▶ Recorded data:
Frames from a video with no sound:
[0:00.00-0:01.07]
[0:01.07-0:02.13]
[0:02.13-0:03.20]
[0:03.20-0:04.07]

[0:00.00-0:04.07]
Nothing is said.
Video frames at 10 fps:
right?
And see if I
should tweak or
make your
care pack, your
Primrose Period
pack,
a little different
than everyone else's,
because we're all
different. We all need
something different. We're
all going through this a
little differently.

--

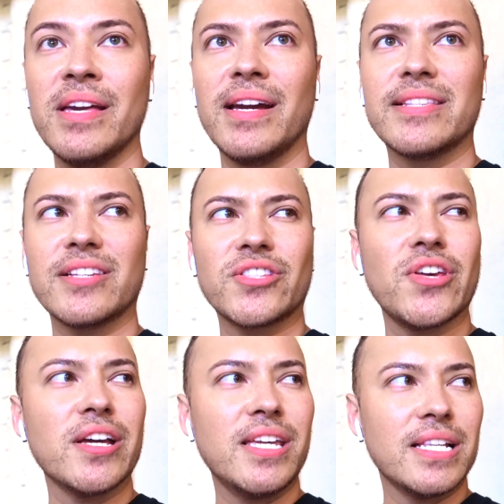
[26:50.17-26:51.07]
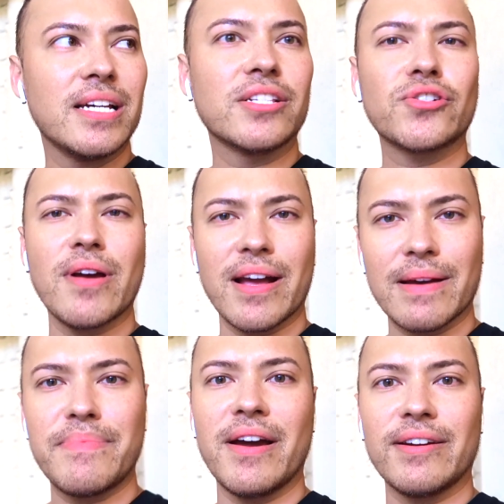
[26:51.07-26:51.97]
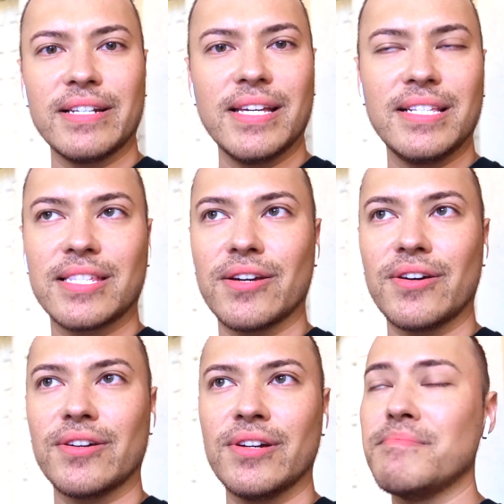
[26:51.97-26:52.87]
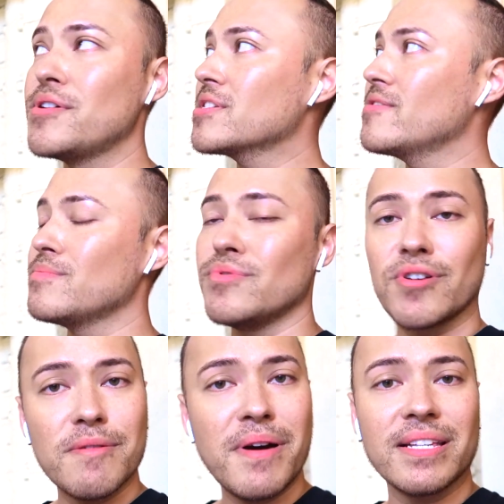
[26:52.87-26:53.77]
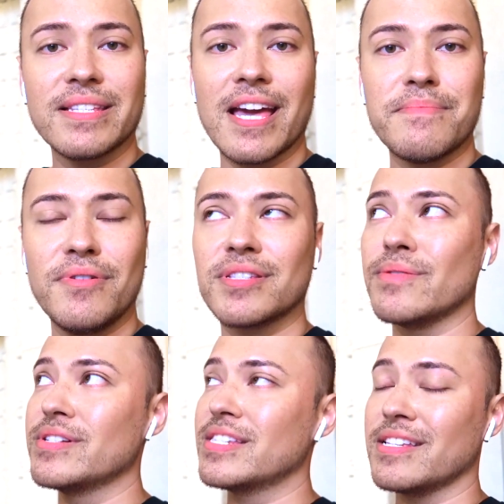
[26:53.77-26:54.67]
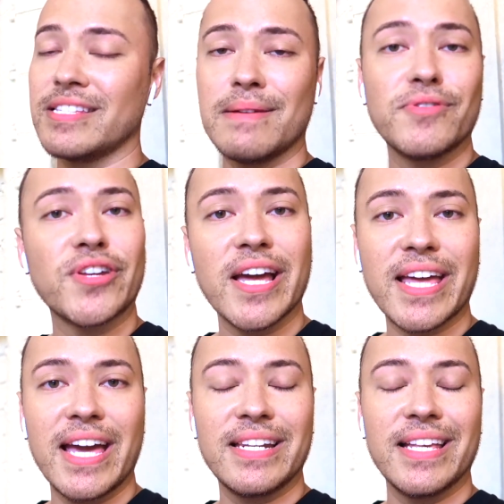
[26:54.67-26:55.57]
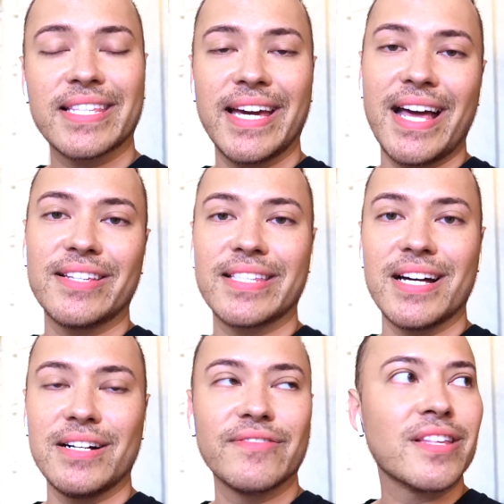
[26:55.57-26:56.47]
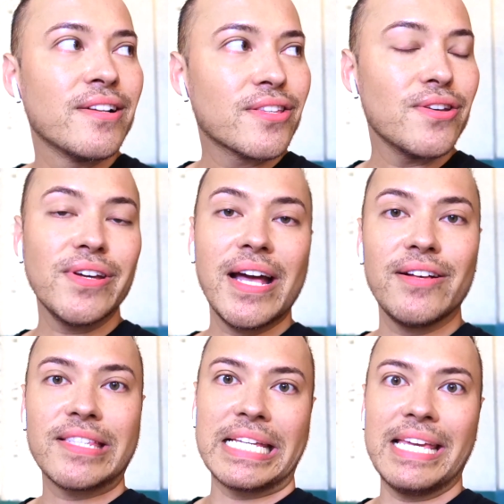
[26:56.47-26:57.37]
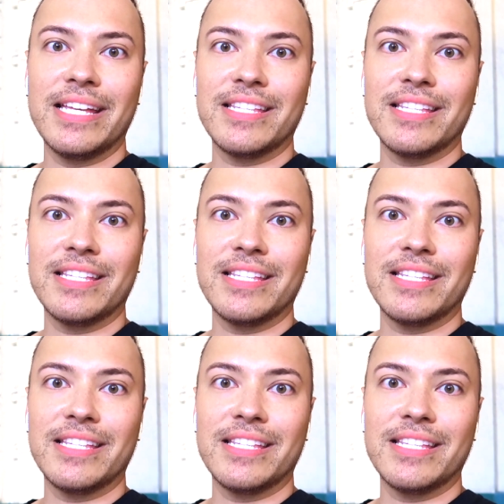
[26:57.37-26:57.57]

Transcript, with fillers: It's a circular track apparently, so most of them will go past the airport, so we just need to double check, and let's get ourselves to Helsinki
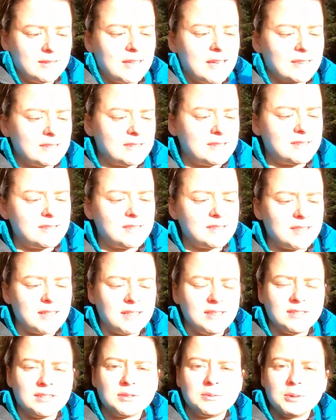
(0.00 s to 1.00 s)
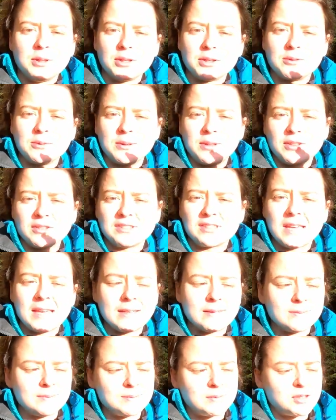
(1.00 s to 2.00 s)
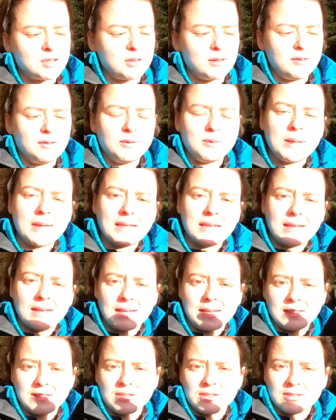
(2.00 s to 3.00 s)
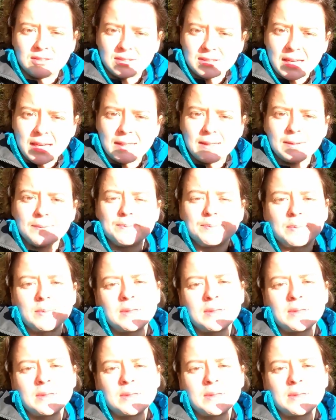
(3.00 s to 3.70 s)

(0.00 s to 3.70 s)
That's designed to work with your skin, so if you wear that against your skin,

▶ The problem: Please set down, exactly and with no pictures, the lines in the entries above starting at the one holding "[26:57.37-26:57.57]" and ending at the one holding "(3.00 s to 3.70 s)", ends included.

▶ Answer to the problem:
[26:57.37-26:57.57]

Transcript, with fillers: It's a circular track apparently, so most of them will go past the airport, so we just need to double check, and let's get ourselves to Helsinki
(0.00 s to 1.00 s)
(1.00 s to 2.00 s)
(2.00 s to 3.00 s)
(3.00 s to 3.70 s)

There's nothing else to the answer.